The Next-Gen LLM Might Pose an Existential Threat
I’m pretty sure that the next generation of LLMs will be safe. But the risk is still high enough to make me uncomfortable.
How sure are we that scaling laws are correct? Researchers have drawn curves predicting how AI capabilities scale based on how much goes into training them. If you extrapolate those curves, it looks like the next level of LLMs won’t be wildly more powerful than the current level. But maybe there’s a weird bump in the curve that happens in between GPT-5 and GPT-6 (or between Claude 4.5 and Claude 5), and LLMs suddenly become much more capable in a way that scaling laws didn’t predict. I don’t think we can be more than 99.9% confident that there’s not.
How sure are we that current-gen LLMs aren’t sandbagging (that is, deliberately hiding their true skill level)? I think they’re still dumb enough that their sandbagging can be caught, and indeed they have been caught sandbagging on some tests. I don’t think LLMs are hiding their true capabilities in general, and our understanding of AI capabilities is probably pretty accurate. But I don’t think we can be more than 99.9% confident about that.
How sure are we that the extrapolated capability level of the next-gen LLM isn’t enough to take over the world? It probably isn’t, but we don’t really know what level of capability is required for something like that. I don’t think we can be more than 99.9% confident.
Perhaps we can be >99.99% that the extrapolated capability of the next-gen LLM is still not as smart as the smartest human. But an LLM has certain advantages over humans—it can work faster (at least on many sorts of tasks), it can copy itself, it can operate computers in a way that humans can’t.

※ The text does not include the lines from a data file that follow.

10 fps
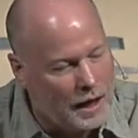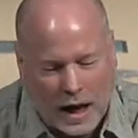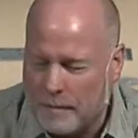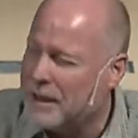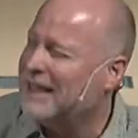
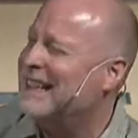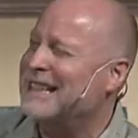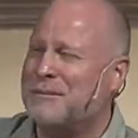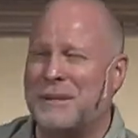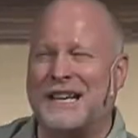I mean,
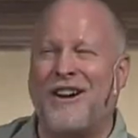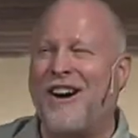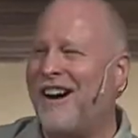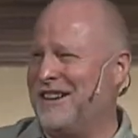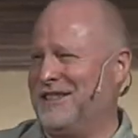let's be
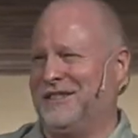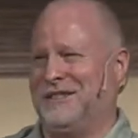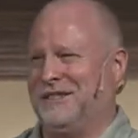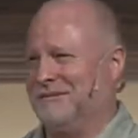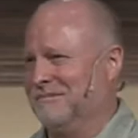
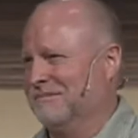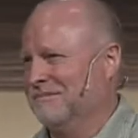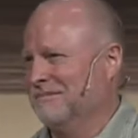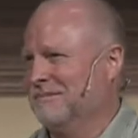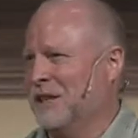honest.
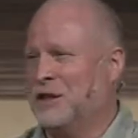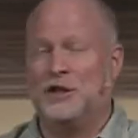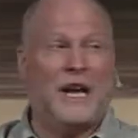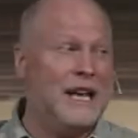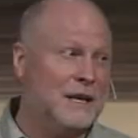
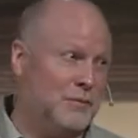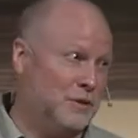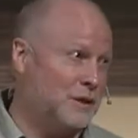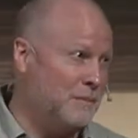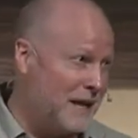Jacob
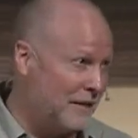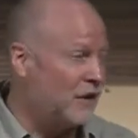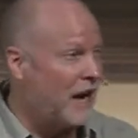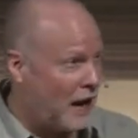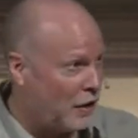was a man of
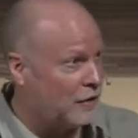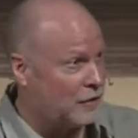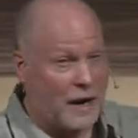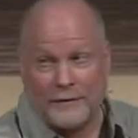character.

Alternatively, GPT-6/Claude 5 might not be able to take over the world, but it might be smart enough to recursively self-improve, and that might happen too quickly for us to do anything about.
How sure are we that we aren’t wrong about something else? I thought of three ways we could be disastrously wrong:
- We could be wrong about scaling laws;
- We could be wrong that LLMs aren’t sandbagging;
- We could be wrong about what capabilities are required for AI to take over.
But we could be wrong about some entirely different thing that I didn’t even think of. I’m not more than 99.9% confident that my list is comprehensive.
On the whole, I don’t think we can say there’s less than a 0.4% chance that the next-gen LLM forces us down a path that inevitably ends in everyone dying.